EXERCISE INSTRUCTIONS:
Type out each entry exactly as it appears, but keep every image out.

[Saved data entries]
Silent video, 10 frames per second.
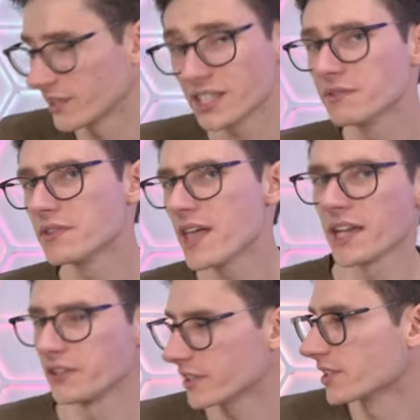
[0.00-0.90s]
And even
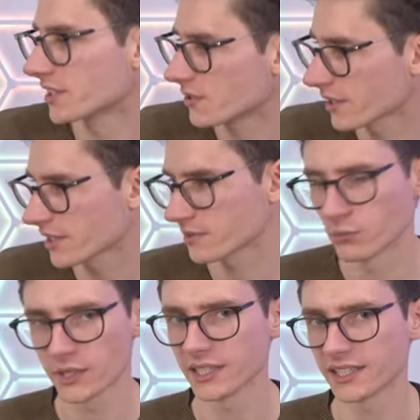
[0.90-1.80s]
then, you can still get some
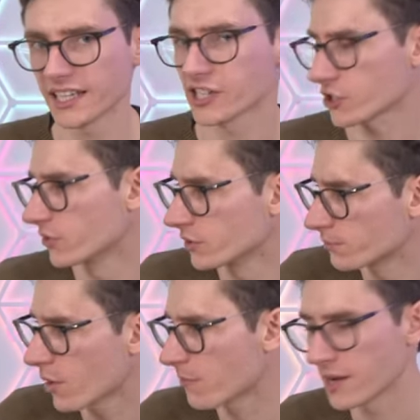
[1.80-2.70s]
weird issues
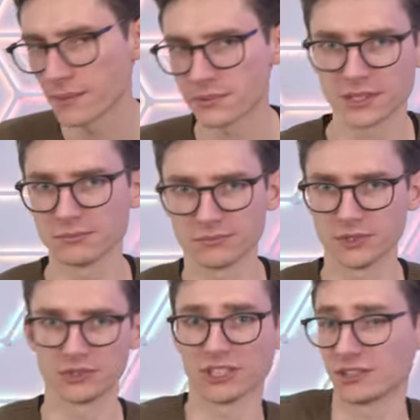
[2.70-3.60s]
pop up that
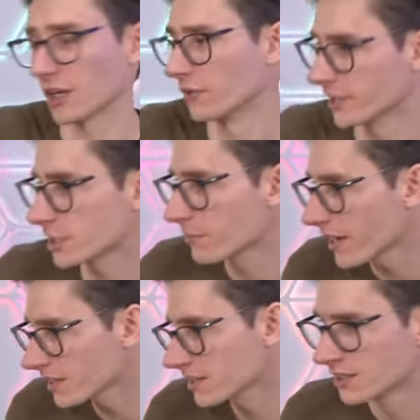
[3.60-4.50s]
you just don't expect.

TASK SOLUTION:
Silent video, 10 frames per second.
[0.00-0.90s]
And even
[0.90-1.80s]
then, you can still get some
[1.80-2.70s]
weird issues
[2.70-3.60s]
pop up that
[3.60-4.50s]
you just don't expect.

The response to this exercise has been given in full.